Anyway, MongoDBs partnerships and funding rounds push ambitious roadmaps with hot stuff:

the industry called for some security / LDAP features which are currently being developed
full text search will be in soon
V8 for MapReduce is coming
even a finer level then collection level locking will come
and a Hash Shard Key is on the way

Especially this last point catches the interest of many architects. MongoDB was often blamed (also by competitors) for not implementing a concise consistent hashing which is not entirely correct because such a key can be easily defined. But in the future there will be a config for a hash shard key. This means the user is up to decide if a hash key for sharding is useful or if he needs some (perhaps even rare) advantages of selecting his own sharding key. Surely this increases the pressure on other vendors and will lead to fruitful discussion when to use a sharding key.

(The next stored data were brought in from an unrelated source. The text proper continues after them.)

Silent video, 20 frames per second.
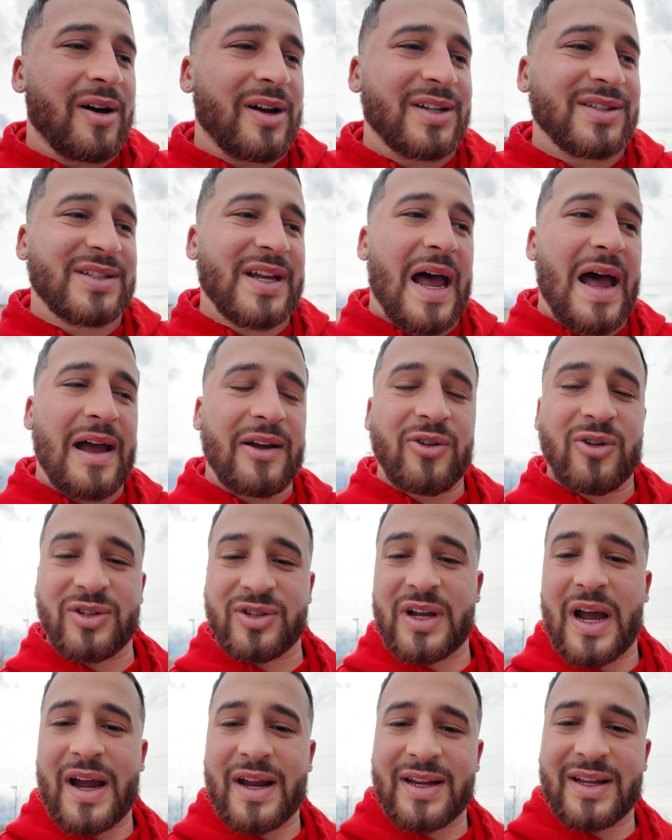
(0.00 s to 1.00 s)
entire
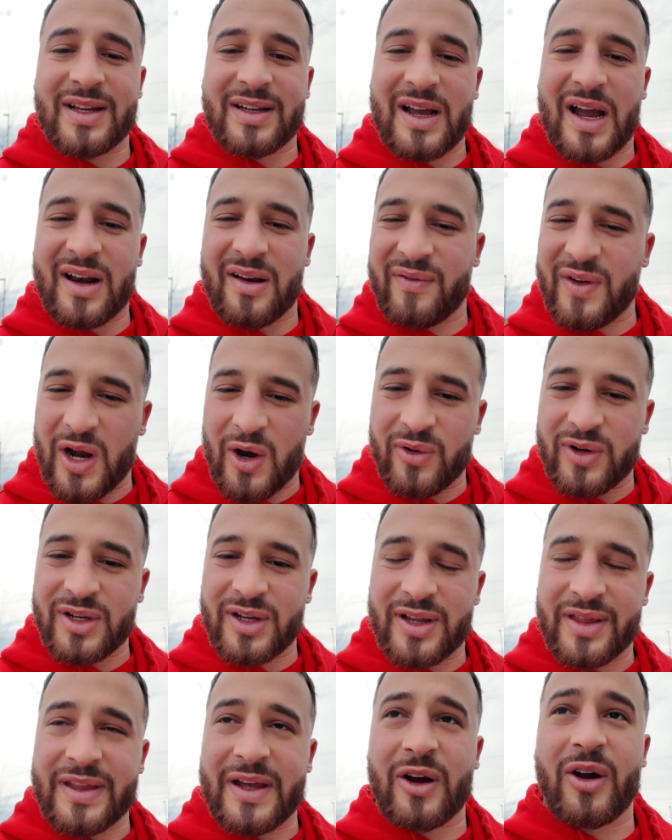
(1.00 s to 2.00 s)
dining kind of
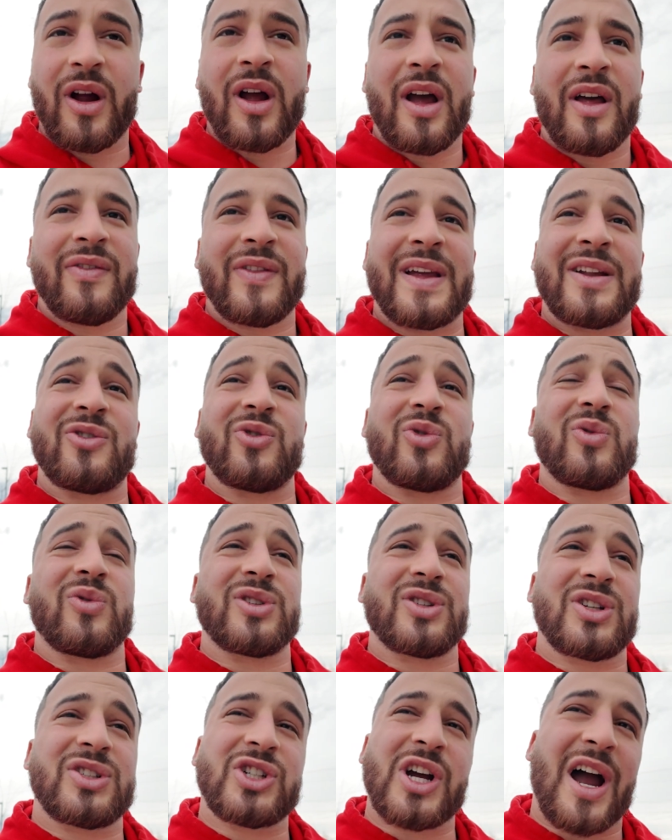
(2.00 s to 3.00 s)
area in there. They do
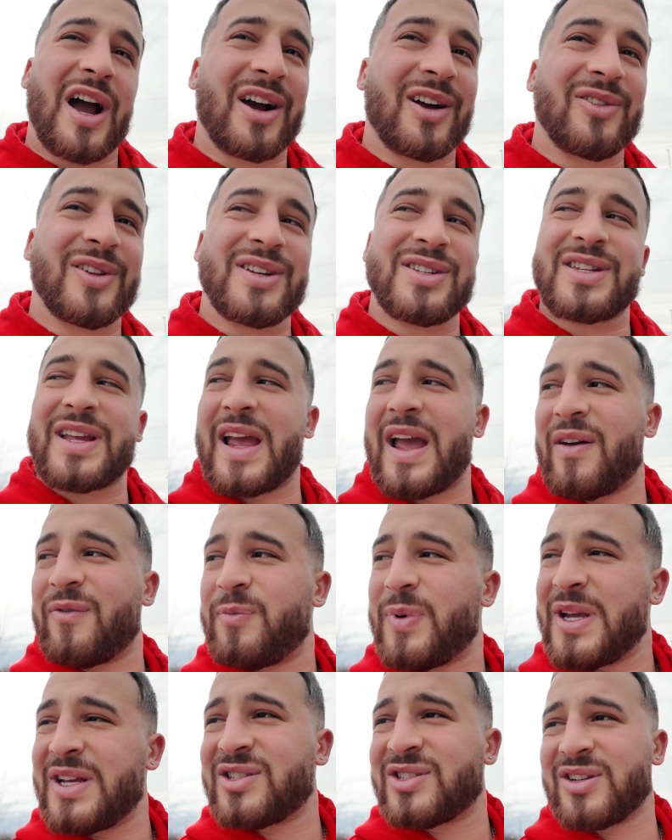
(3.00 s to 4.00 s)
chocolates, they
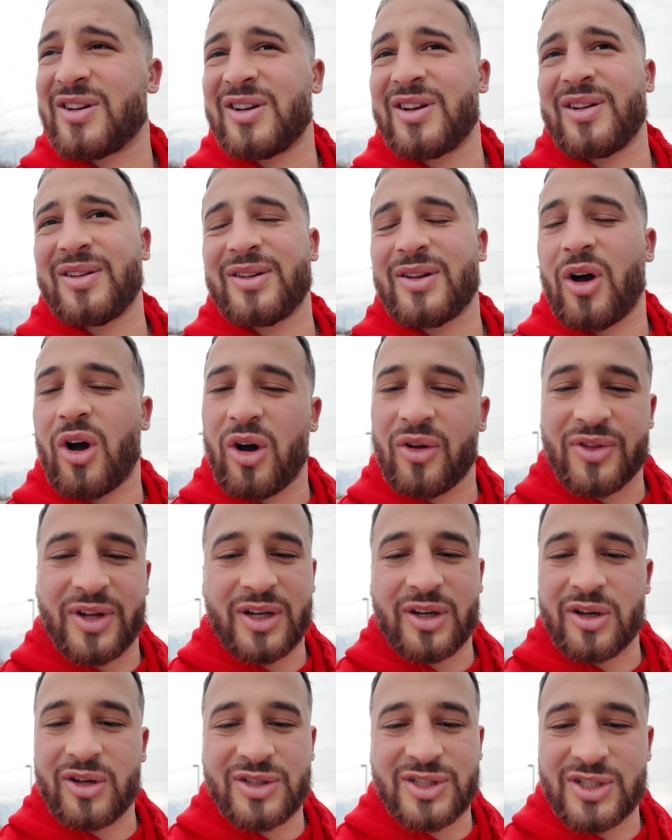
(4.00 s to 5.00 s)
have pizza and all the
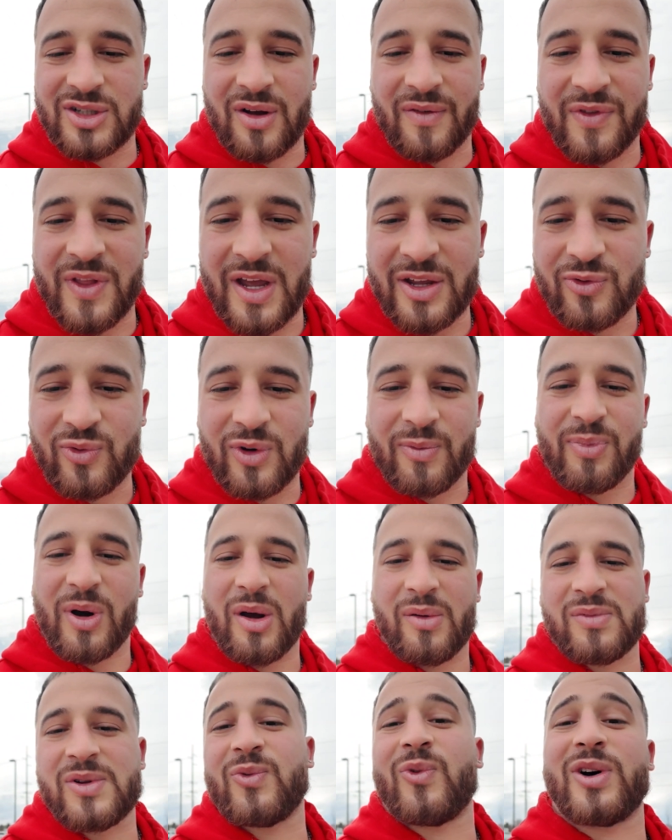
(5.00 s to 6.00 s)
good stuff that you would
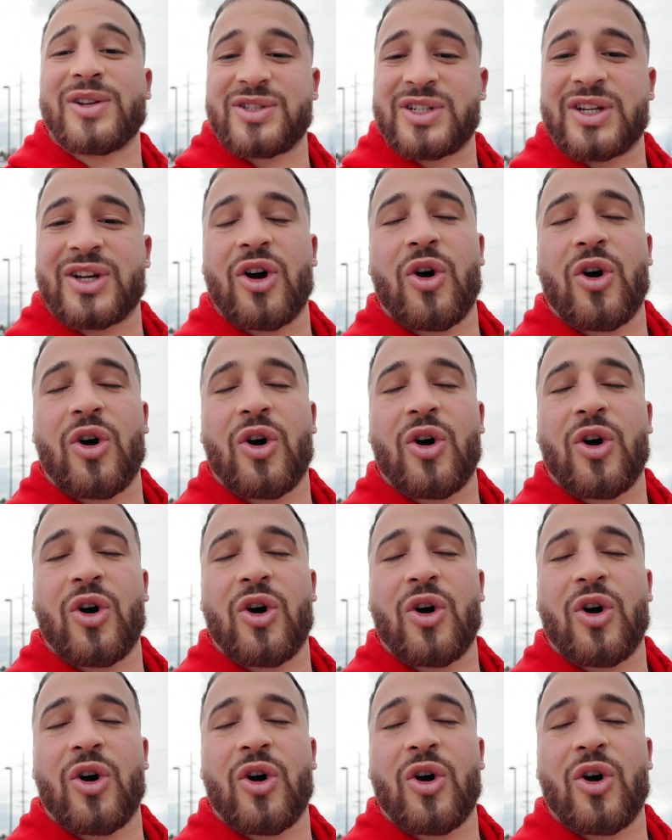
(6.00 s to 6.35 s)
probably want to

Cassandra is the next in line and quite doing well adding more and nicer features such as better querying. However rumors won't stop telling that running a Cassandra cluster is not piece of cake and requires some hard work. But the most attractive issue here is surely DataStax. The new Company on top of Cassandra - 25 Million round C funding - is mostly addressing analytics and some operational issues. Especially the analytics was a surprise for many because in the early days Cassandra was not known as a powerful query machine. But as this has changed in the latest version the query capabilities may be sufficient enough for some modern analytics.

The development speed of Redis is also remarkable. Despite Salvatore’s assertions that he would have achieved nothing without the community and the help of Pieter Noordhuis it still looks like a stunning one man show. The sentinel failover and server side scripting with the Lua programming language are the latest achievements. The decision for Lua was a bit of a shock for the community because everyone integrates JavaScript as a server-side language. Nevertheless, Lua is a neat language and will help Redis open up a new pandora of possibilities.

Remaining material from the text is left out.